José Leitão de Barros, o homem da câmara de filmar
DVD. A edição em DVD do filme Lisboa, Crónica Anedótica (1930), de Leitão de Barros, lançada no final do ano, continua o trabalho da Cinemateca na divulgação da história do cinema português
“O filme que o publico vai vêr não é um documentario mas uma crónica anedótica de alguns aspectos populares de Lisbôa.” O aviso surge, com esta mesma ortografia, logo depois dos créditos de abertura, acrescentando-se ainda uma nota de esclarecimento: os aspetos deste particular quotidiano citadino são recriados com a ajuda das interpretações de “primeiros artistas do teatro português”. Não entranhe por isso o espectador vir a descobrir aqui o ator Chaby Pinheiro, na sua imponente figura, a vender antiguidades na Feira da Ladra ou Vasco Santana, em jeito de revisor, empoleirado no elétrico a meter-se com os passageiros...
Falamos, claro, de Lisboa, Crónica Anedótica (1930), primeira longa-metragem de Leitão de Barros (1896-1967) que a Cinemateca editou recentemente em DVD, por ocasião do 50.º aniversário da morte do realizador. Um título que dá continuidade às edições de cinema mudo português no âmbito das quais já se lançaram Mulheres da Beira e Os Lobos (1922/23), ambos de Rino Lupo.
Pela sua experimentação das formas e linguagem artística (que baralhou os críticos), Lisboa, Crónica Anedótica é, com Douro, Faina Fluvial (1931), de Manoel de Oliveira, não só um dos filmes referenciais do final da década de 1920, como o título que traduz explicitamente a valência de cronista deste homem dos sete ofícios, colocada ao serviço de um olhar cinematográfico sobre a capital.

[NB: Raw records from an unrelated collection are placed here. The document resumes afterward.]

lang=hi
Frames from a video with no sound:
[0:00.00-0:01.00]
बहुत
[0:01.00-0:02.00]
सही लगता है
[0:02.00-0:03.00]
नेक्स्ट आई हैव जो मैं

Leitão de Barros projeta em si mesmo a imagem do “homem da câmara” que percorre cada esquina, onde o gato dorme ou o trabalhador descansa, cada varanda, avenida ou peixaria, onde acontece o teatro das vivências mais ou menos pitorescas.
Como verdadeira sinfonia urbana que é – na linha vanguardista de O Homem da Câmara de Filmar, de Dziga Vertov, ou de Berlim, A Sinfonia de Uma Capital, de Walter Ruttmann –, o filme alcança a dupla proeza de retratar a vida lisboeta tanto de um ponto de vista documental como pela sua potência narrativa, evidente nos pequenos episódios cómicos (encenados) que o vão pontuando. Aqui temos então uma cidade-personagem, entre a tradição e a modernidade, que se deixa ver na extensão dos seus fenómenos quotidianos, com coreografias muito próprias, desde as crianças que saltam à corda ou lutam em câmara lenta, às varinas que, descalças, carregam as canastras de peixe à cabeça. E entre tudo isto há uma dinâmica dramatúrgica surpreendente, que se deixa contaminar pela perspicácia do homem que escreve crónicas.

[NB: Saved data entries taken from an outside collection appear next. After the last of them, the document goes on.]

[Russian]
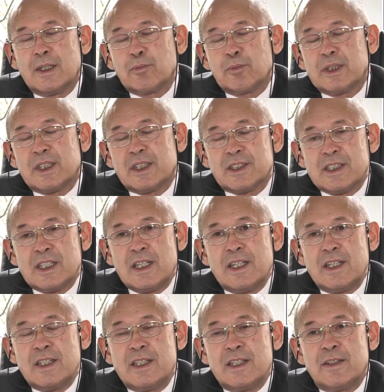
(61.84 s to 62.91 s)

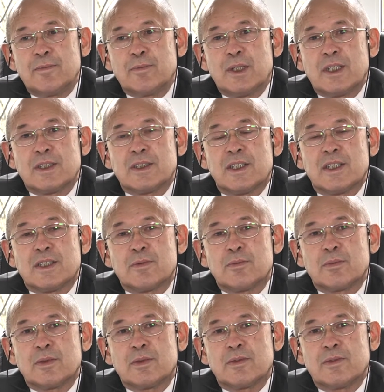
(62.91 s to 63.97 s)
подразделений, так
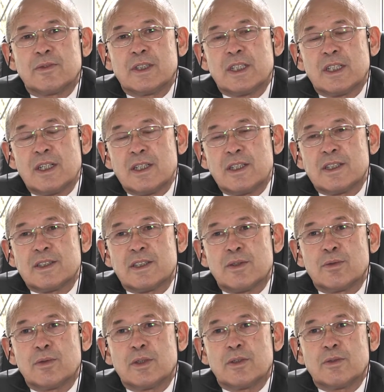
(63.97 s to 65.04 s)
скажем, федеральных
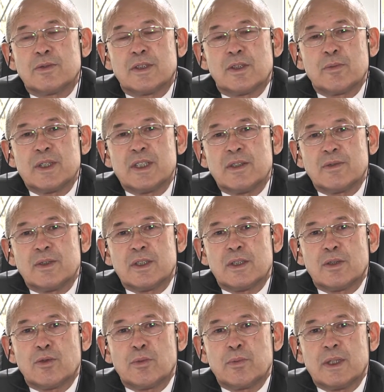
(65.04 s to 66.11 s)
законов, нормативных
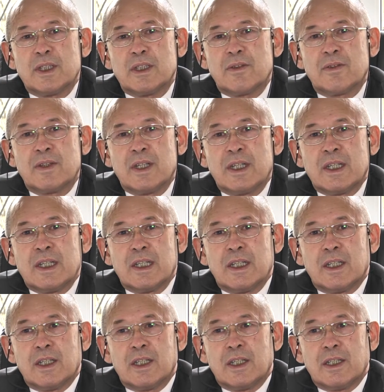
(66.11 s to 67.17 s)
документов.
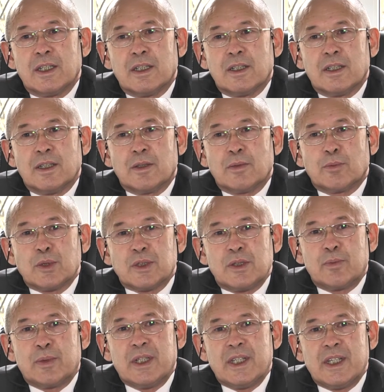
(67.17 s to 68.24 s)

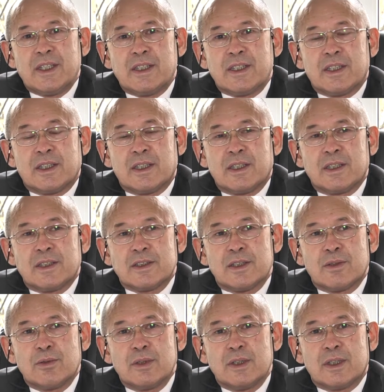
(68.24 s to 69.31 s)
После принятия
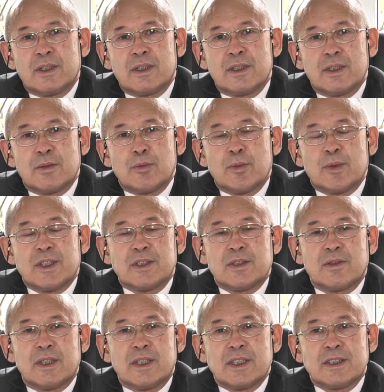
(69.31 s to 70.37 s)
закона об
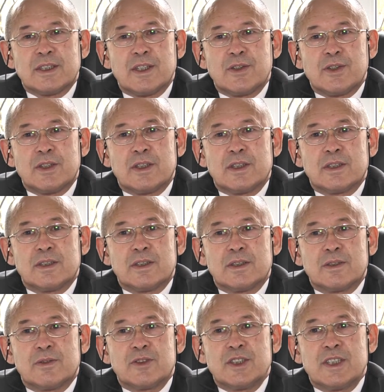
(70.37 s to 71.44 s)
образовании, значит,
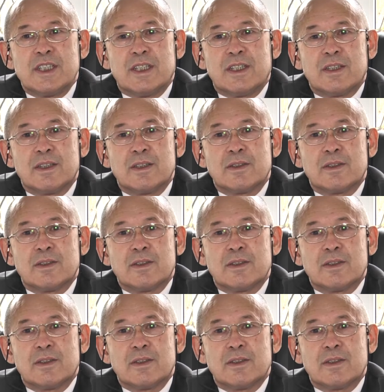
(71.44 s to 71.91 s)
все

A caixa de DVD que agora está disponível é de um esmero assinalável: para além da obra principal restaurada, com acompanhamento musical inédito do compositor Filipe Raposo (que encontrou, de facto, a respiração da cidade através da melodia), há também as duas curtas-metragens que são os primeiros filmes do realizador – Malmequer e Mal de Espanha (1918) –, e um documentário sobre o próprio processo que conduziu a esta edição, desde o trabalho laboratorial da película ao grafismo da capa do DVD.
Qual cereja em cima do bolo, entre os dois discos cabe ainda uma preciosa brochura ilustrada de 70 páginas, com textos de Tiago Baptista, Afonso Cortez e Malte Hagener. Um suplemento que serve o propósito da contextualização biográfica e histórica do filme e do seu autor.
Através desta coleção de cinema mudo iniciada com os filmes de Rino Lupo, a Cinemateca procura fazer chegar ao grande público títulos pouco conhecidos, ou caídos no esquecimento, seguindo-se neste ano um DVD com os filmes de Reinaldo Ferreira, o homem que usava o pseudónimo de Repórter X.